§ **WORK INSTRUCTION**
Your copy of the data should match it exactly, except that the pictures are gone.

(Records from a collection)
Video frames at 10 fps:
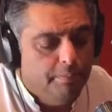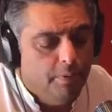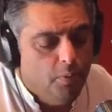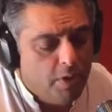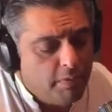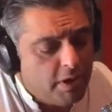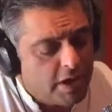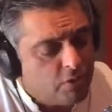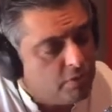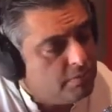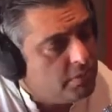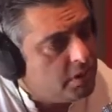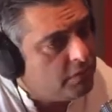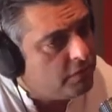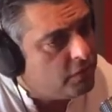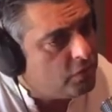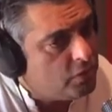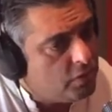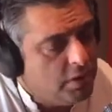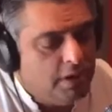When we get to the middle
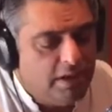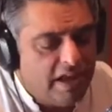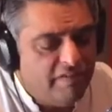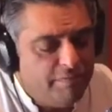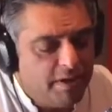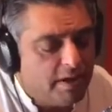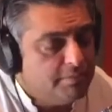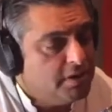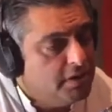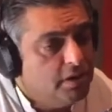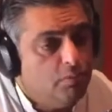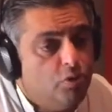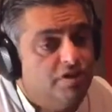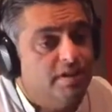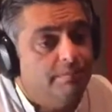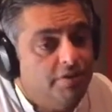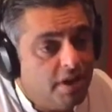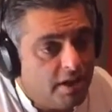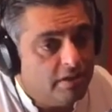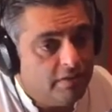floor, life becomes a little more
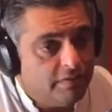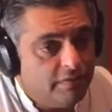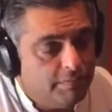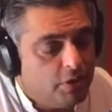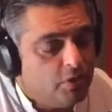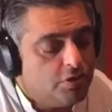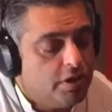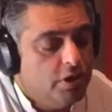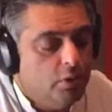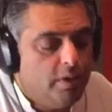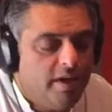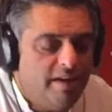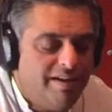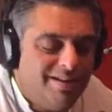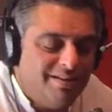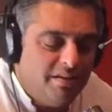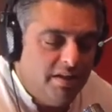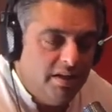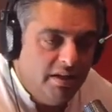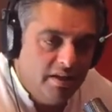subjective, because we can't
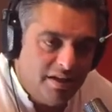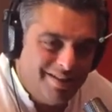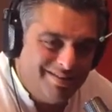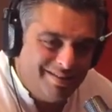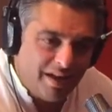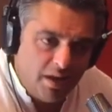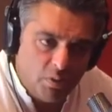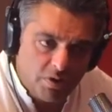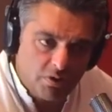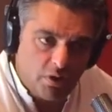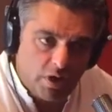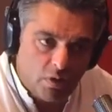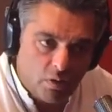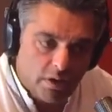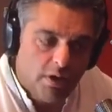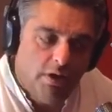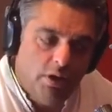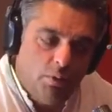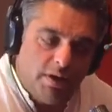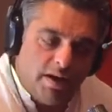actually hear exactly what's going on.
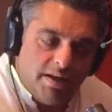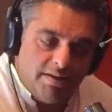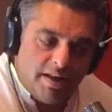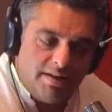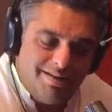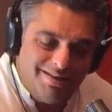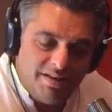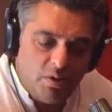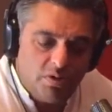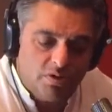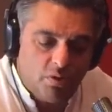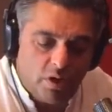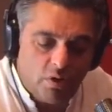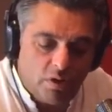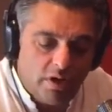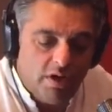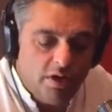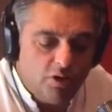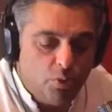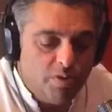We can't exactly see what's going on.
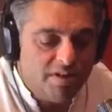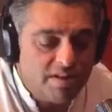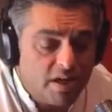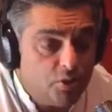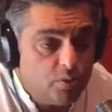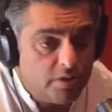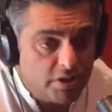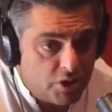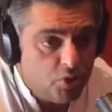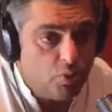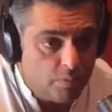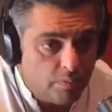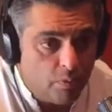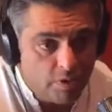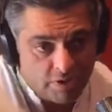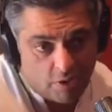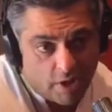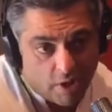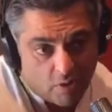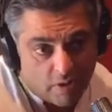So we start to assume what's
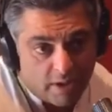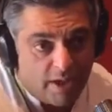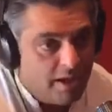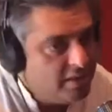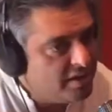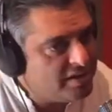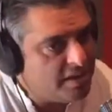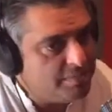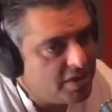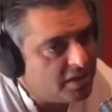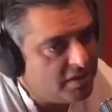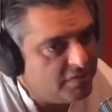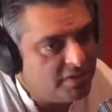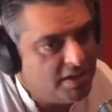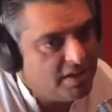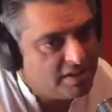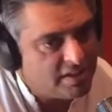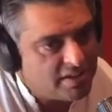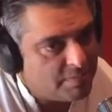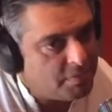going on, and that subjectivity
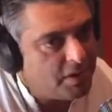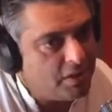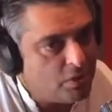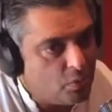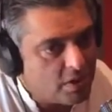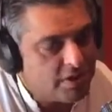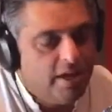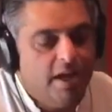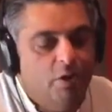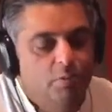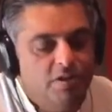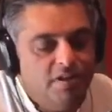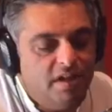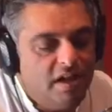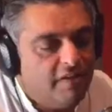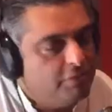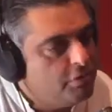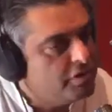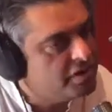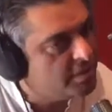starts happening through us, and we see life
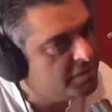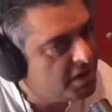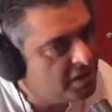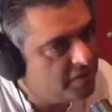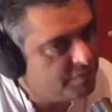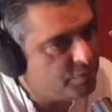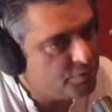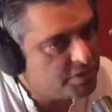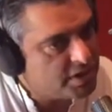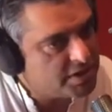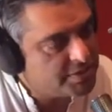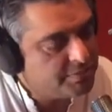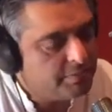through the subjective process.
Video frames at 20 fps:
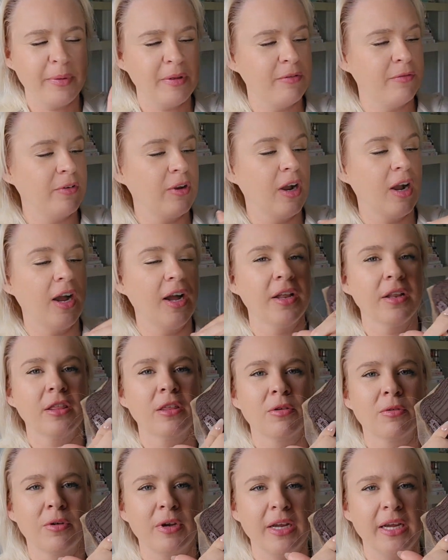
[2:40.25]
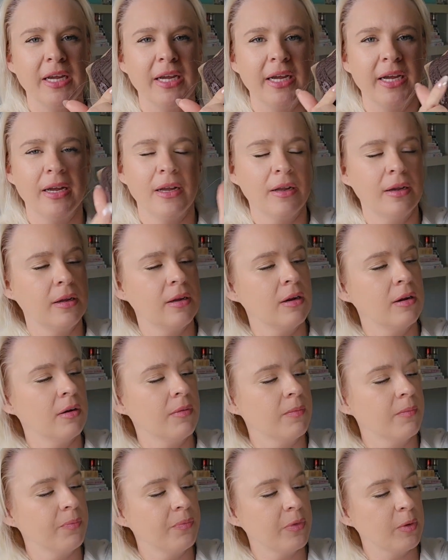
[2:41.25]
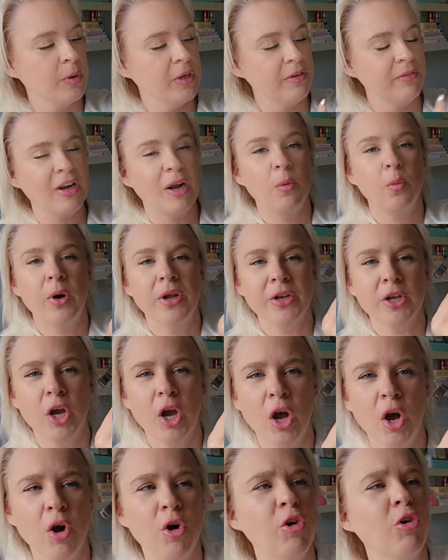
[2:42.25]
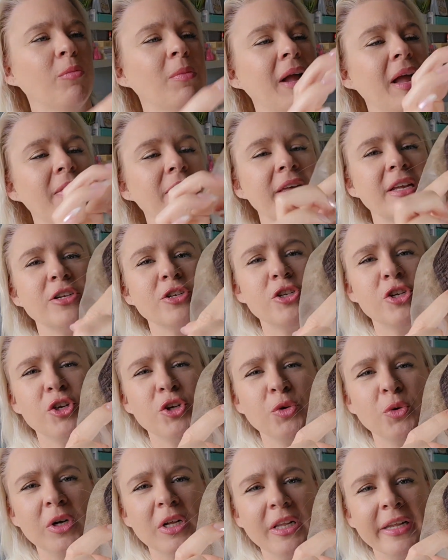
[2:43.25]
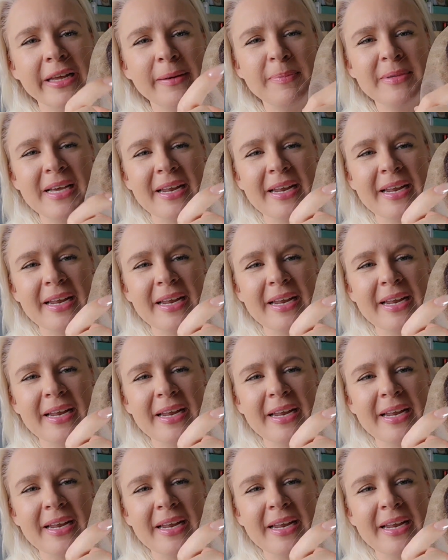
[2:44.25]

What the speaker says: You've got you've got one comb and then 2 clips.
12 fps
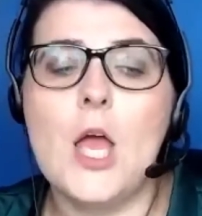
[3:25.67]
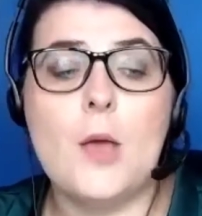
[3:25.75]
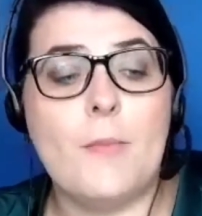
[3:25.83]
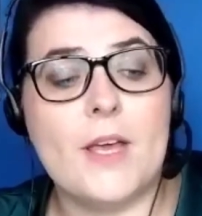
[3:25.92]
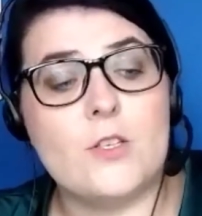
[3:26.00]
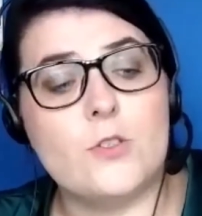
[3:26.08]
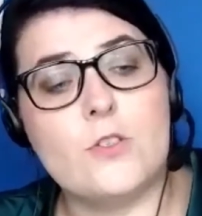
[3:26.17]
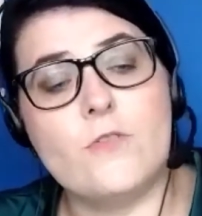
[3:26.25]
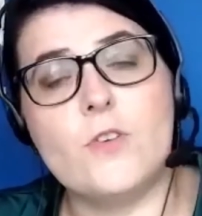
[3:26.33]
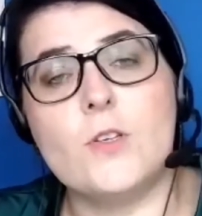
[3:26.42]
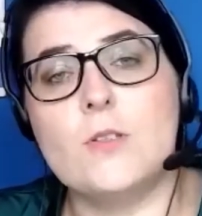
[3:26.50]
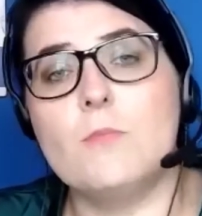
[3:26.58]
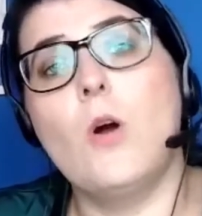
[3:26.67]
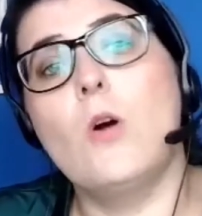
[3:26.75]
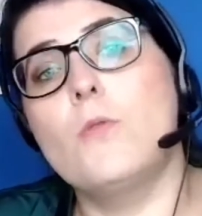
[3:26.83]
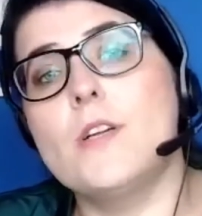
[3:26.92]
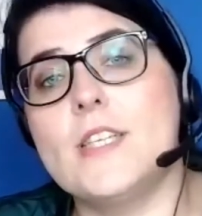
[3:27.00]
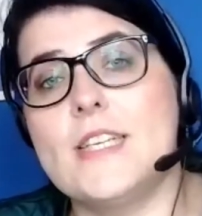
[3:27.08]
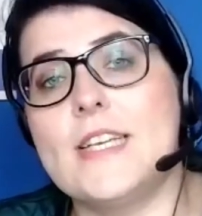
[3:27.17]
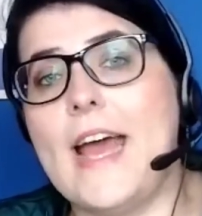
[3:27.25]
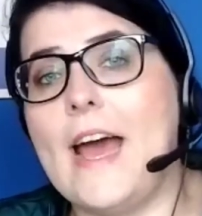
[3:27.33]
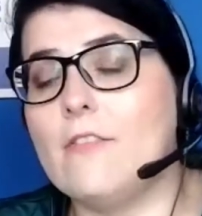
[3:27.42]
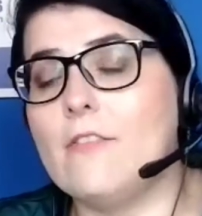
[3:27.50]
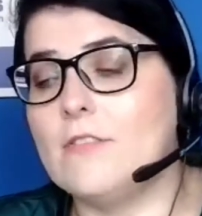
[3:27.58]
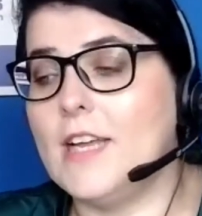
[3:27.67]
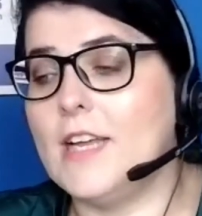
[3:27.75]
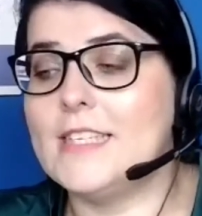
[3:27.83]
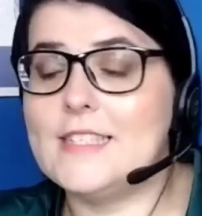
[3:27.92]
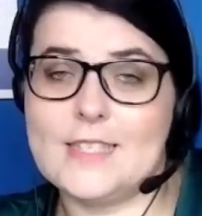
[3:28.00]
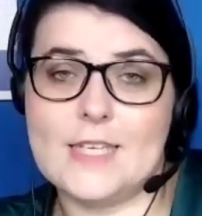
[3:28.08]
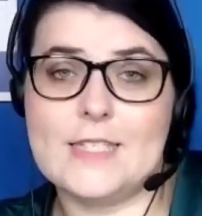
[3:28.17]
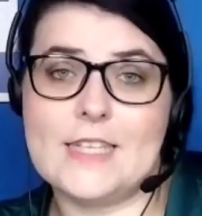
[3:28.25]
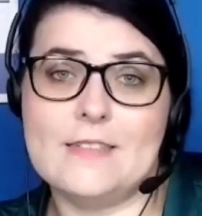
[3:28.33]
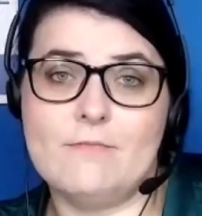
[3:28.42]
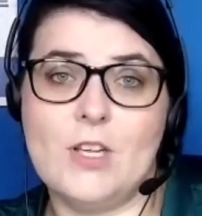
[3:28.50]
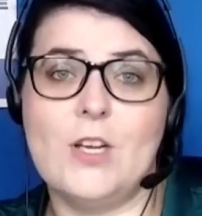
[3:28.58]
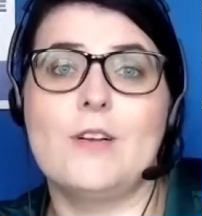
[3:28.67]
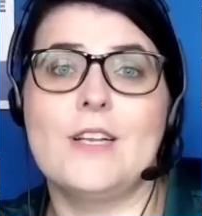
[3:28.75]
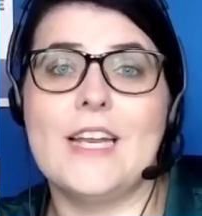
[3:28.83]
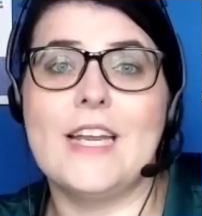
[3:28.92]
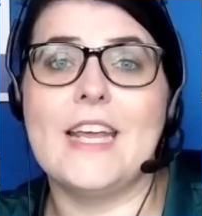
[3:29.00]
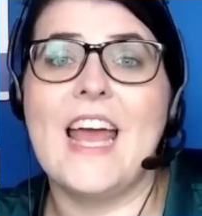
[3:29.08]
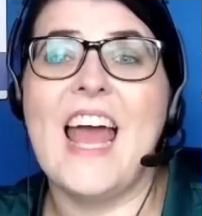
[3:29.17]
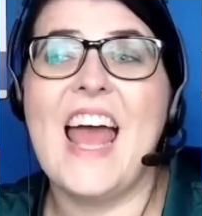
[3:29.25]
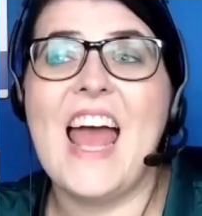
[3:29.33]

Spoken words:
make sure you've got them all written down, and it says clearly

§ **SOLUTION TO THIS TASK**
Video frames at 10 fps:
When we get to the middle
floor, life becomes a little more
subjective, because we can't
actually hear exactly what's going on.
We can't exactly see what's going on.
So we start to assume what's
going on, and that subjectivity
starts happening through us, and we see life
through the subjective process.
Video frames at 20 fps:
[2:40.25]
[2:41.25]
[2:42.25]
[2:43.25]
[2:44.25]

What the speaker says: You've got you've got one comb and then 2 clips.
12 fps
[3:25.67]
[3:25.75]
[3:25.83]
[3:25.92]
[3:26.00]
[3:26.08]
[3:26.17]
[3:26.25]
[3:26.33]
[3:26.42]
[3:26.50]
[3:26.58]
[3:26.67]
[3:26.75]
[3:26.83]
[3:26.92]
[3:27.00]
[3:27.08]
[3:27.17]
[3:27.25]
[3:27.33]
[3:27.42]
[3:27.50]
[3:27.58]
[3:27.67]
[3:27.75]
[3:27.83]
[3:27.92]
[3:28.00]
[3:28.08]
[3:28.17]
[3:28.25]
[3:28.33]
[3:28.42]
[3:28.50]
[3:28.58]
[3:28.67]
[3:28.75]
[3:28.83]
[3:28.92]
[3:29.00]
[3:29.08]
[3:29.17]
[3:29.25]
[3:29.33]

Spoken words:
make sure you've got them all written down, and it says clearly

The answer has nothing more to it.